Material supplied:
--- START ---
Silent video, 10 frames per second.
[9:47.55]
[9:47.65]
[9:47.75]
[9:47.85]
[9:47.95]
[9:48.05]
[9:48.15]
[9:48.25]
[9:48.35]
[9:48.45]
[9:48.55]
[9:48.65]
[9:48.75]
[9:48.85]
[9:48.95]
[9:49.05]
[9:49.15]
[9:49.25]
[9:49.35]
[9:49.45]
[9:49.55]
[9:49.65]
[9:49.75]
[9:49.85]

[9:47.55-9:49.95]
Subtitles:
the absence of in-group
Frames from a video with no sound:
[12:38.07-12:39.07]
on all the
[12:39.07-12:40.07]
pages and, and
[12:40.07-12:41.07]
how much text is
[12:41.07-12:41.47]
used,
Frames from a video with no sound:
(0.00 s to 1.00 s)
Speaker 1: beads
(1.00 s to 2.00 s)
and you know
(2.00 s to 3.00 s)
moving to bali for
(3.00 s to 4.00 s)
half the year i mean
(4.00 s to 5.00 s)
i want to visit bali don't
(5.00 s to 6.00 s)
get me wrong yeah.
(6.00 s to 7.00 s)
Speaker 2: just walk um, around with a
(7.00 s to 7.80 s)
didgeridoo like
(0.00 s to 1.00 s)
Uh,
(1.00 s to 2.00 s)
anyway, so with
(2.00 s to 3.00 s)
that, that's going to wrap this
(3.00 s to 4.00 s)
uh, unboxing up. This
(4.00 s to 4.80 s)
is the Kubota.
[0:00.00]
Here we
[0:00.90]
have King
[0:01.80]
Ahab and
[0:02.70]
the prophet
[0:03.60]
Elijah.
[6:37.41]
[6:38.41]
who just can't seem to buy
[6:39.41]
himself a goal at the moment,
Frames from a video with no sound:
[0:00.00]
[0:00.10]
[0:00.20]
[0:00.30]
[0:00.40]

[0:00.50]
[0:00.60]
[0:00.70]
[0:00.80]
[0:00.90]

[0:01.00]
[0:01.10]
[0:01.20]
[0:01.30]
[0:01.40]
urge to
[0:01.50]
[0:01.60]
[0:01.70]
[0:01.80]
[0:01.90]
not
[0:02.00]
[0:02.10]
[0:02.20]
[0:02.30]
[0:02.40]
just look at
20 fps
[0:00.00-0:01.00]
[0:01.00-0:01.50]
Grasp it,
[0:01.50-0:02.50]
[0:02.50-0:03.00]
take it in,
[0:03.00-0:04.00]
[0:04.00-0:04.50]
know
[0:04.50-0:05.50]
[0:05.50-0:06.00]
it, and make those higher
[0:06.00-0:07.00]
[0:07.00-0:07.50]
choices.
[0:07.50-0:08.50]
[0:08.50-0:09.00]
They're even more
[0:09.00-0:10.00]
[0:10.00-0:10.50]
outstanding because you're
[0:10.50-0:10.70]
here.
--- END ---
Prompt:
In the answer, each entry from the listing must be transcribed exactly.

Answer for the task:
Silent video, 10 frames per second.
[9:47.55]
[9:47.65]
[9:47.75]
[9:47.85]
[9:47.95]
[9:48.05]
[9:48.15]
[9:48.25]
[9:48.35]
[9:48.45]
[9:48.55]
[9:48.65]
[9:48.75]
[9:48.85]
[9:48.95]
[9:49.05]
[9:49.15]
[9:49.25]
[9:49.35]
[9:49.45]
[9:49.55]
[9:49.65]
[9:49.75]
[9:49.85]

[9:47.55-9:49.95]
Subtitles:
the absence of in-group
Frames from a video with no sound:
[12:38.07-12:39.07]
on all the
[12:39.07-12:40.07]
pages and, and
[12:40.07-12:41.07]
how much text is
[12:41.07-12:41.47]
used,
Frames from a video with no sound:
(0.00 s to 1.00 s)
Speaker 1: beads
(1.00 s to 2.00 s)
and you know
(2.00 s to 3.00 s)
moving to bali for
(3.00 s to 4.00 s)
half the year i mean
(4.00 s to 5.00 s)
i want to visit bali don't
(5.00 s to 6.00 s)
get me wrong yeah.
(6.00 s to 7.00 s)
Speaker 2: just walk um, around with a
(7.00 s to 7.80 s)
didgeridoo like
(0.00 s to 1.00 s)
Uh,
(1.00 s to 2.00 s)
anyway, so with
(2.00 s to 3.00 s)
that, that's going to wrap this
(3.00 s to 4.00 s)
uh, unboxing up. This
(4.00 s to 4.80 s)
is the Kubota.
[0:00.00]
Here we
[0:00.90]
have King
[0:01.80]
Ahab and
[0:02.70]
the prophet
[0:03.60]
Elijah.
[6:37.41]
[6:38.41]
who just can't seem to buy
[6:39.41]
himself a goal at the moment,
Frames from a video with no sound:
[0:00.00]
[0:00.10]
[0:00.20]
[0:00.30]
[0:00.40]

[0:00.50]
[0:00.60]
[0:00.70]
[0:00.80]
[0:00.90]

[0:01.00]
[0:01.10]
[0:01.20]
[0:01.30]
[0:01.40]
urge to
[0:01.50]
[0:01.60]
[0:01.70]
[0:01.80]
[0:01.90]
not
[0:02.00]
[0:02.10]
[0:02.20]
[0:02.30]
[0:02.40]
just look at
20 fps
[0:00.00-0:01.00]
[0:01.00-0:01.50]
Grasp it,
[0:01.50-0:02.50]
[0:02.50-0:03.00]
take it in,
[0:03.00-0:04.00]
[0:04.00-0:04.50]
know
[0:04.50-0:05.50]
[0:05.50-0:06.00]
it, and make those higher
[0:06.00-0:07.00]
[0:07.00-0:07.50]
choices.
[0:07.50-0:08.50]
[0:08.50-0:09.00]
They're even more
[0:09.00-0:10.00]
[0:10.00-0:10.50]
outstanding because you're
[0:10.50-0:10.70]
here.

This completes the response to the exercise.